**WHAT TO WORK ON:**
Verbatim copy, images removed: write out the entries below.

**SUPPLIED RECORDS:**
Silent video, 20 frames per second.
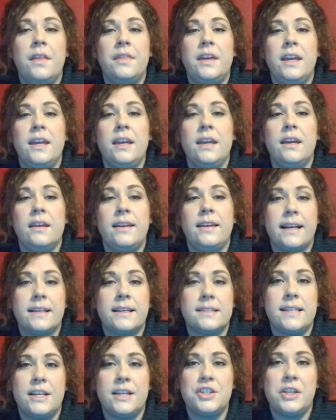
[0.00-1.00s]
The
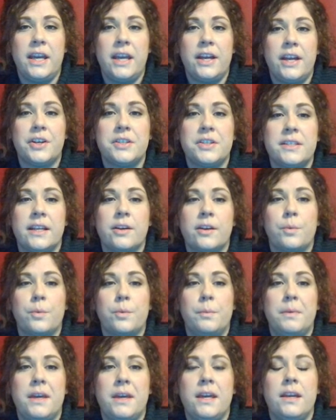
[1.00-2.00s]
next educator standard
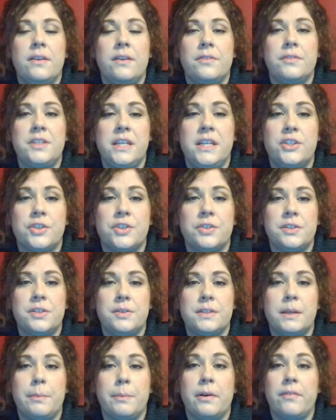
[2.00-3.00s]
will be teachers
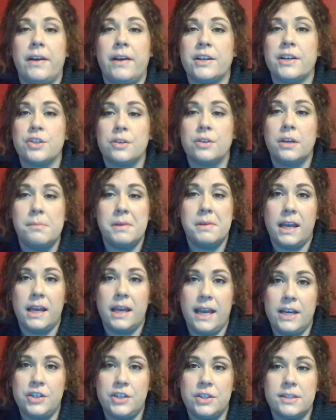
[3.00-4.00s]
using professional
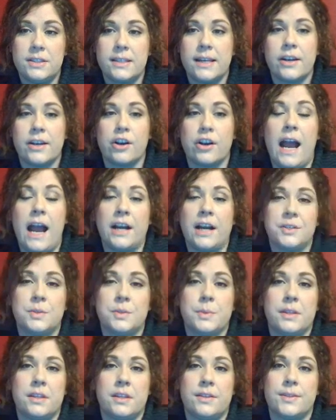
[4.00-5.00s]
communications and
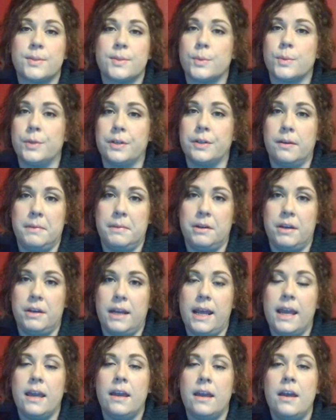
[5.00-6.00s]
interactions within the school
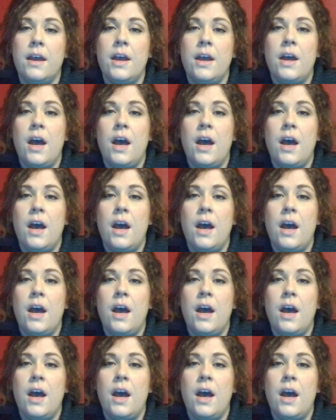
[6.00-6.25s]
community.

**RESULT OF THE TASK:**
Silent video, 20 frames per second.
[0.00-1.00s]
The
[1.00-2.00s]
next educator standard
[2.00-3.00s]
will be teachers
[3.00-4.00s]
using professional
[4.00-5.00s]
communications and
[5.00-6.00s]
interactions within the school
[6.00-6.25s]
community.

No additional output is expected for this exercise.